Location
- Country: Canada
- Province: Quebec
- Region: Capitale-Nationale
- Regional County Municipality: La Jacques-Cartier Regional County Municipality

Physical characteristics
- Source: Noir Lake
- • location: Saint-Gabriel-de-Valcartier
- • coordinates: 46°59′36″N 71°36′52″W﻿ / ﻿46.9934625°N 71.6144432°W
- • elevation: 479
- Mouth: Rivière aux Pins
- • location: Shannon
- • coordinates: 46°57′01″N 71°35′43″W﻿ / ﻿46.95028°N 71.59528°W
- • elevation: 167 m
- Length: 32.7 km (20.3 mi)

= Rivière de la Somme =

The Rivière de la Somme is a watercourse flowing in the municipalities of Saint-Gabriel-de-Valcartier and Shannon, in the La Jacques-Cartier Regional County Municipality, in the administrative region of Capitale-Nationale, in Quebec, in Canada.

Located in a forest environment, this river is part of the territory of the Duchesnay tourist resort. Forestry has been the dominant economic activity in this sector since XVIIIth. In XIXth the recreational-tourist activities were highlighted.

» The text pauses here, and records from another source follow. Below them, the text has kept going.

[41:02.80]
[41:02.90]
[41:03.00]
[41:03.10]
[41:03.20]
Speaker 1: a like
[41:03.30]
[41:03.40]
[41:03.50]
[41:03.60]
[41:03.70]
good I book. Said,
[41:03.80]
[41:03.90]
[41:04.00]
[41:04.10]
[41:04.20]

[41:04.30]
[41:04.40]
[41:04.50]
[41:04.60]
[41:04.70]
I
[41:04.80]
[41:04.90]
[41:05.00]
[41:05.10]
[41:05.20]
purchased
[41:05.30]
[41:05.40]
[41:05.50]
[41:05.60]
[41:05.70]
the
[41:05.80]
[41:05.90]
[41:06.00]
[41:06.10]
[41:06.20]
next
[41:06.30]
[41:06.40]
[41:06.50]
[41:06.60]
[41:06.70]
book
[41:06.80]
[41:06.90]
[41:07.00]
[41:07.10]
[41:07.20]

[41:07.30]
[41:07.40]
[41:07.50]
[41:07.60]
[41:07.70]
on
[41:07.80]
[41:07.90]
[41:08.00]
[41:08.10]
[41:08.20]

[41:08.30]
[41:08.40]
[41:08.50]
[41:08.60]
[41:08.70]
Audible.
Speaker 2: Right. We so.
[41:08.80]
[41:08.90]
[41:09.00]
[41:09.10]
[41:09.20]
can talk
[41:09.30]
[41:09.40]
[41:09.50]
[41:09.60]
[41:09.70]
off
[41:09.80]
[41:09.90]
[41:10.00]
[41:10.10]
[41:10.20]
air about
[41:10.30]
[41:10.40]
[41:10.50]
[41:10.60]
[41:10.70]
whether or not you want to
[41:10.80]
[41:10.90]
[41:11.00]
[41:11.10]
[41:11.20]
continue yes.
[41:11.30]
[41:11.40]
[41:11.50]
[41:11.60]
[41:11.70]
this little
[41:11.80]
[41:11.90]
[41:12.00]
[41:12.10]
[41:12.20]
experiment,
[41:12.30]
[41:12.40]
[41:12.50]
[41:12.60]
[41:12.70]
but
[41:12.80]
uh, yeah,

The river is generally frozen from November to April; however, the period of safe circulation on the ice is usually from mid-December to the end of March. The water level of the river varies with the seasons and the precipitation.

== Geography ==

The "Somme river" originates from Lac Noir (about 166 m in diameter; altitude: 479 m) in the municipality of Saint-Gabriel-de-Valcartier. This lake flows from the southeast, in a discharge flowing south over 312 m, to Lake Martin (length of about 400 m; altitude: 347 m), which is surrounded by a marshy area at the 'west and north. Its 0.65 km discharge flows south to Lake Grande Ligne (417 m long; altitude: 295 m) which the current crosses for 188 m.

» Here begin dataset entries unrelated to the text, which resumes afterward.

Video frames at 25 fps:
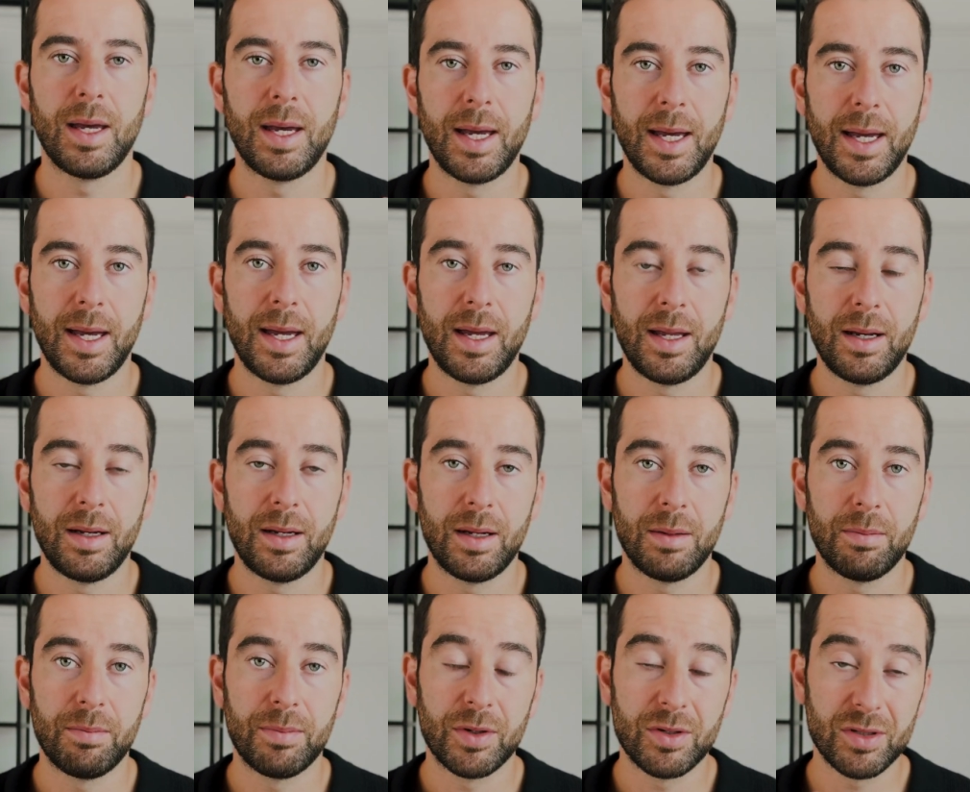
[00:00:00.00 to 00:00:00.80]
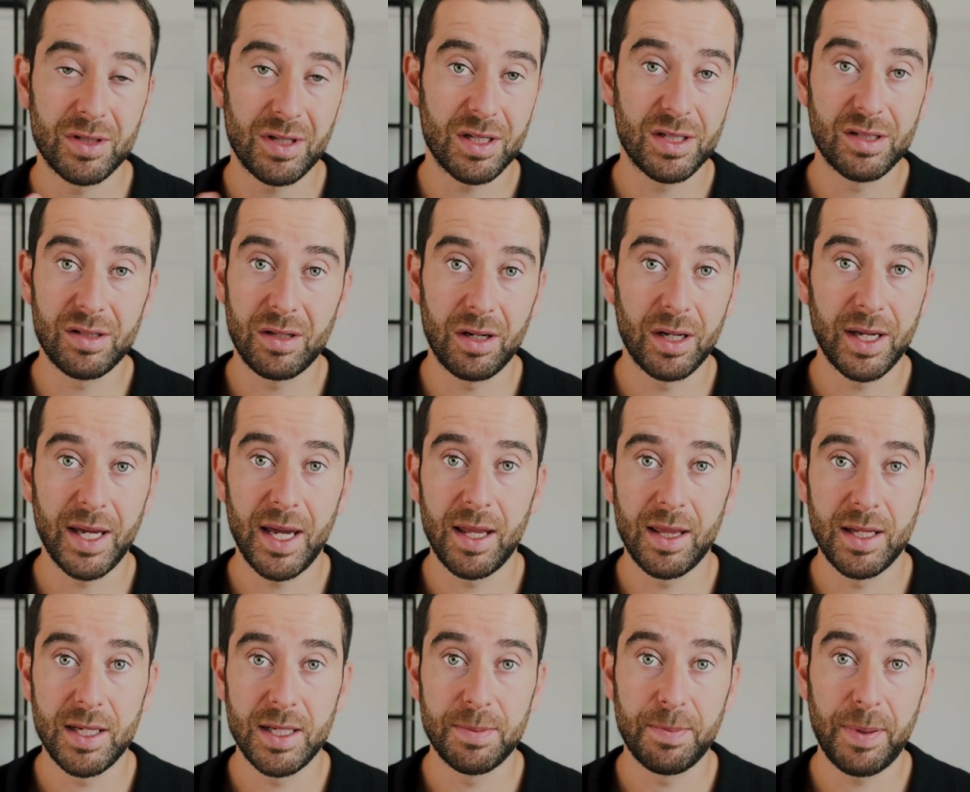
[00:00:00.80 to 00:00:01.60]
And because I started
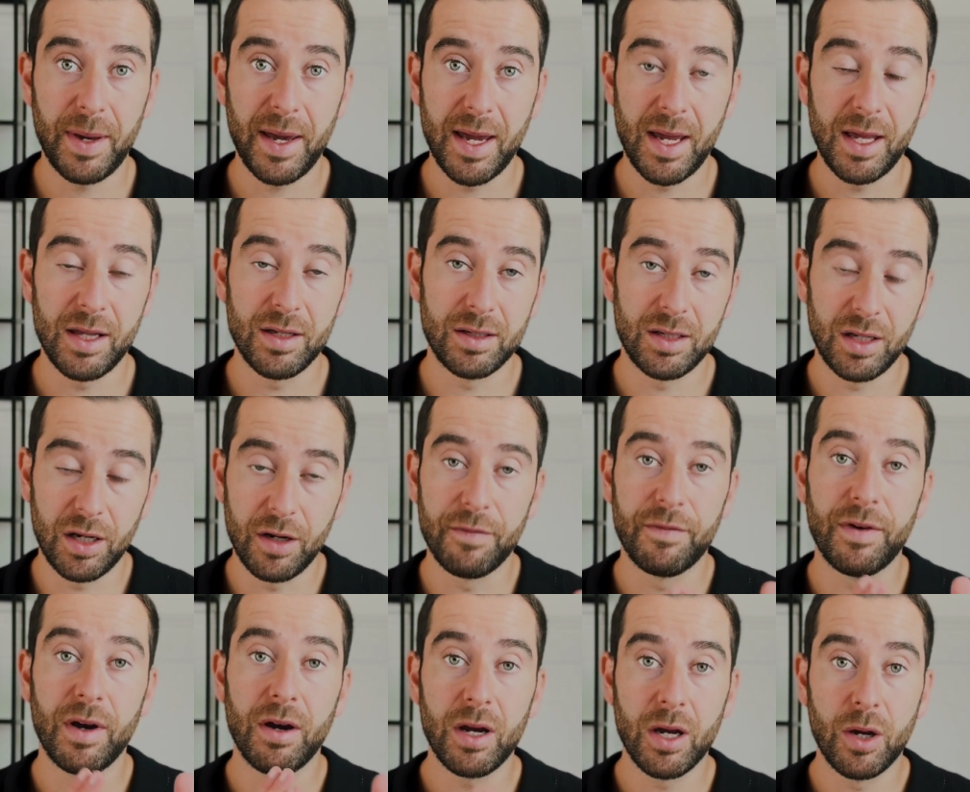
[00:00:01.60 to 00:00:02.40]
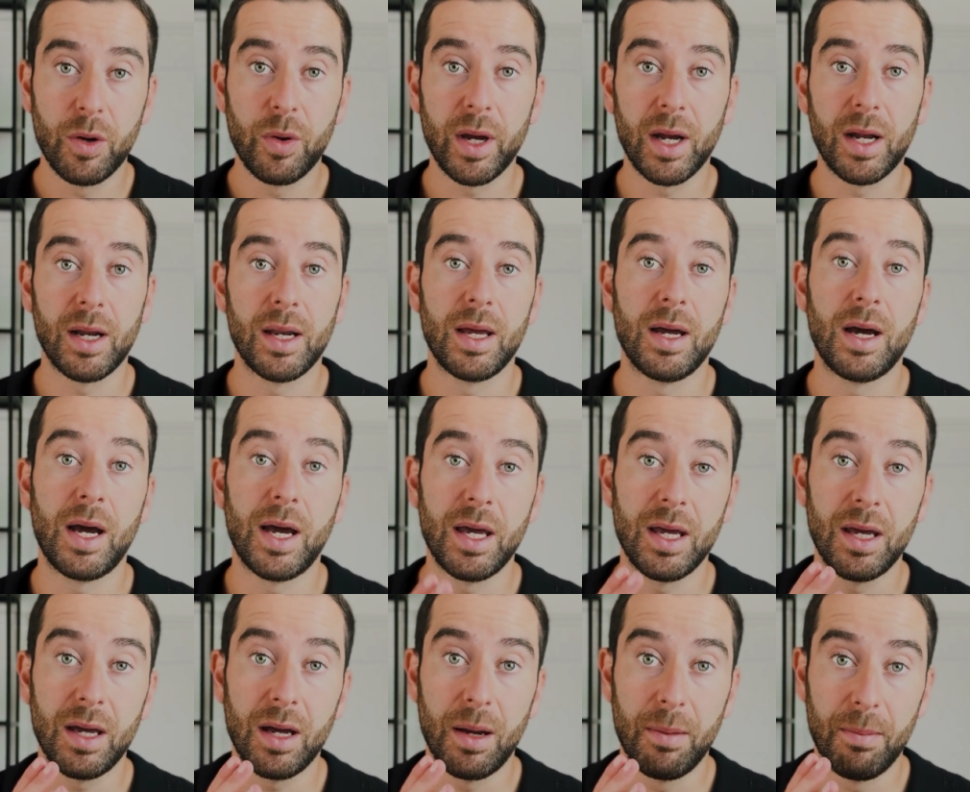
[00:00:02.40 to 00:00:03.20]
getting these pains, you know, very quickly, I,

The discharge of the latter flows over 1.1 km in swampy area, first 0.65 km to the west, then southwest to the discharge (0.65 km long) of Lake Biferno (located in Saint-Raymond-de-Portneuf), coming from the west. Then the river flows 4.2 km south in Shannon; then east, to a stream from the north, from Saint-Gabriel-de-Valcartier. The river continues south for 1.9 km in Shannon crossing a marshy area, until the outlet of the lakes: "à la voile", "étang long", Try, "on the Island" and Ravenna.

Then the river continues south for 0.73 km to its mouth (altitude: 167 m) which flows into the Rivière aux Pins; this mouth is located 1.6 km north of the summit of Mont Sorrel. This last river flows into lac Saint-Joseph.

== Toponymy ==
This Quebec toponym originates from the river Somme which flows in the North-West of France in region Hauts-de-France. This French river crosses the two departments of Aisne and Somme. This river gives its name to the department of Somme.

The Quebec toponym "rivière de la Somme" is linked to the Quebec toponym Mont Sorrel which evokes a mountain near Ypres, in Belgium, where is occurred in the salient of Ypres a battle of the First World War between three divisions of the 2e British Army and three divisions of the IVth German Army, from June 2 to June 14, 1916.

The toponym "Rivière de la Somme" was formalized on January 22, 1974, at the Place Names Bank of the Commission de toponymie du Québec.